We found out just how soft on pot the Clinton/Gore team was when they moved to quash California's medical marijuana reforms a few years later.

Now GQ has published an unsourced report, attributed to "ongoing discussions with Obama aides and associates," that "if the president wins a second term, he plans to tackle another American war that has so far been successful only in perpetuating more misery: the four decades of The Drug War." Marc Ambinder's article goes on to make a sensible argument against that war, but it doesn't say much more about why we should believe that Obama would suddenly shift gears after the election. All it says is that "from his days as a state senator in Illinois, Obama has considered the Drug War to be a failure." And indeed, Obama did declare the drug war a failure when he was a state senator in Illinois; but as president, his record has been a lot less impressive.
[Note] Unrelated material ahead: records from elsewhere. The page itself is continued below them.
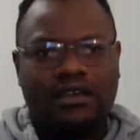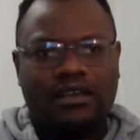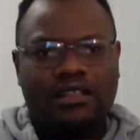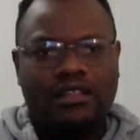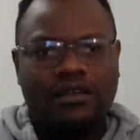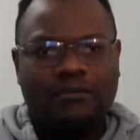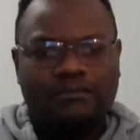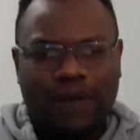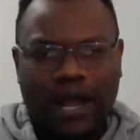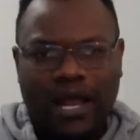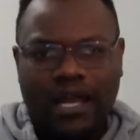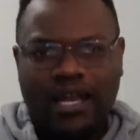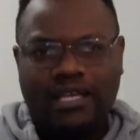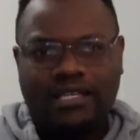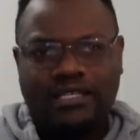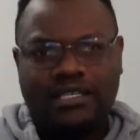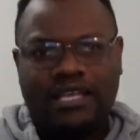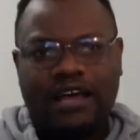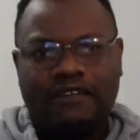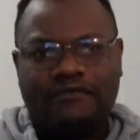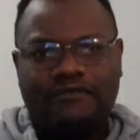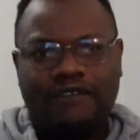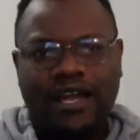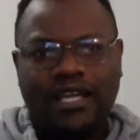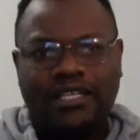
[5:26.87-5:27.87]
The planners
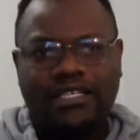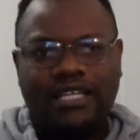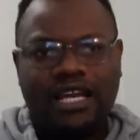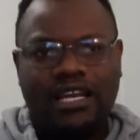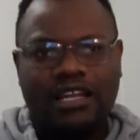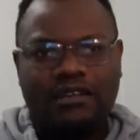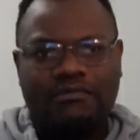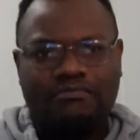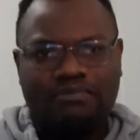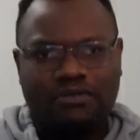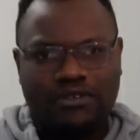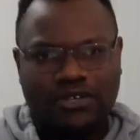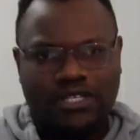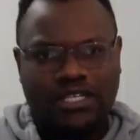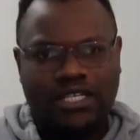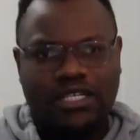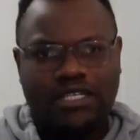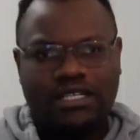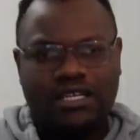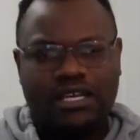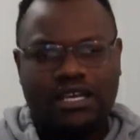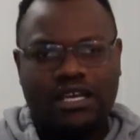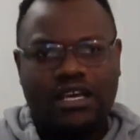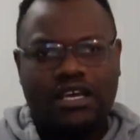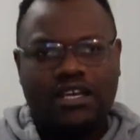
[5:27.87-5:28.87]
are vitally important.
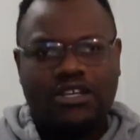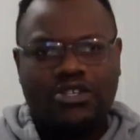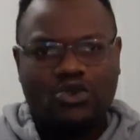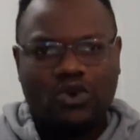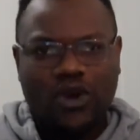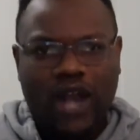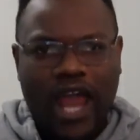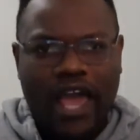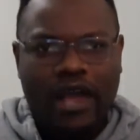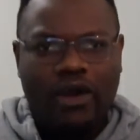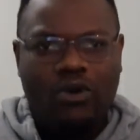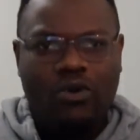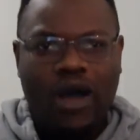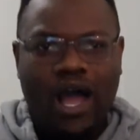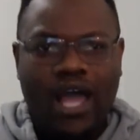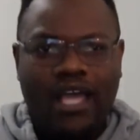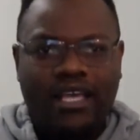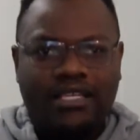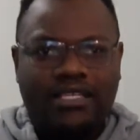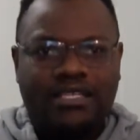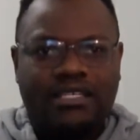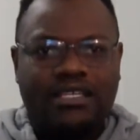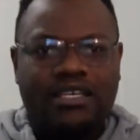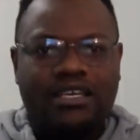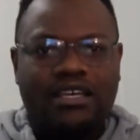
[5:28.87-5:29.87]
So
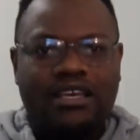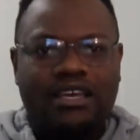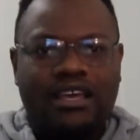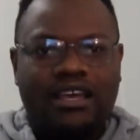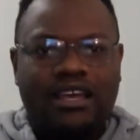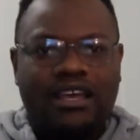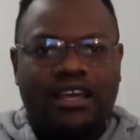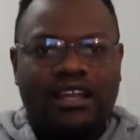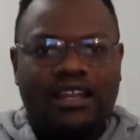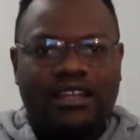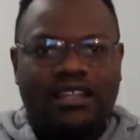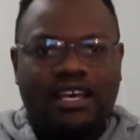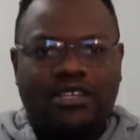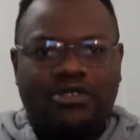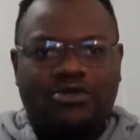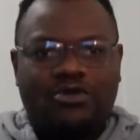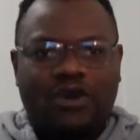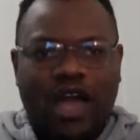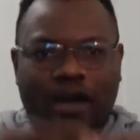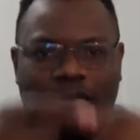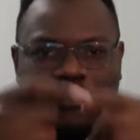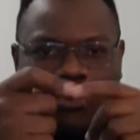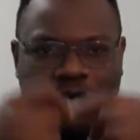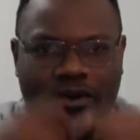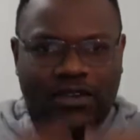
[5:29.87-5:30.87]
likewise, that's
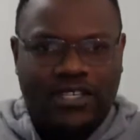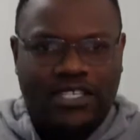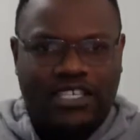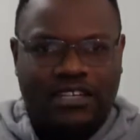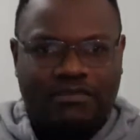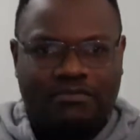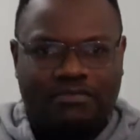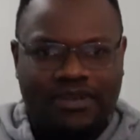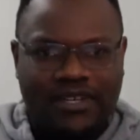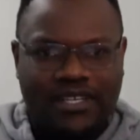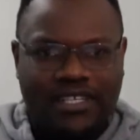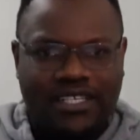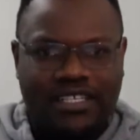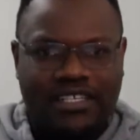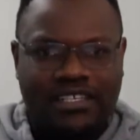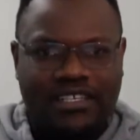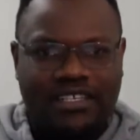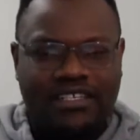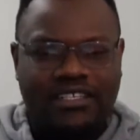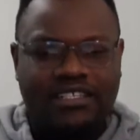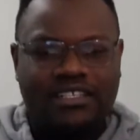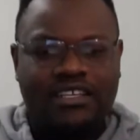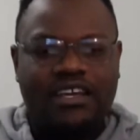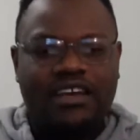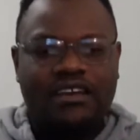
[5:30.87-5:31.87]
why I'm always repeating
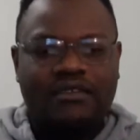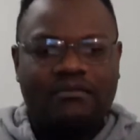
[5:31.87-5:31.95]
it.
Jacob Sullum detailed Obama's drug-war disappointments in a feature for Reason last year, and anyone who reads GQ's exercise in wishful thinking should follow it up with Sullum's sobering assessment.

So on one hand, we have Obama's actual record. On the other, we have some unidentified "aides and associates" who have persuaded GQ to plant the idea that Obama intends to reform the country's drug laws if we'd just re-elect him first, and who have done so in such a way that their candidate will not be held accountable for a promise. You'll have to forgive me if I'm not excited.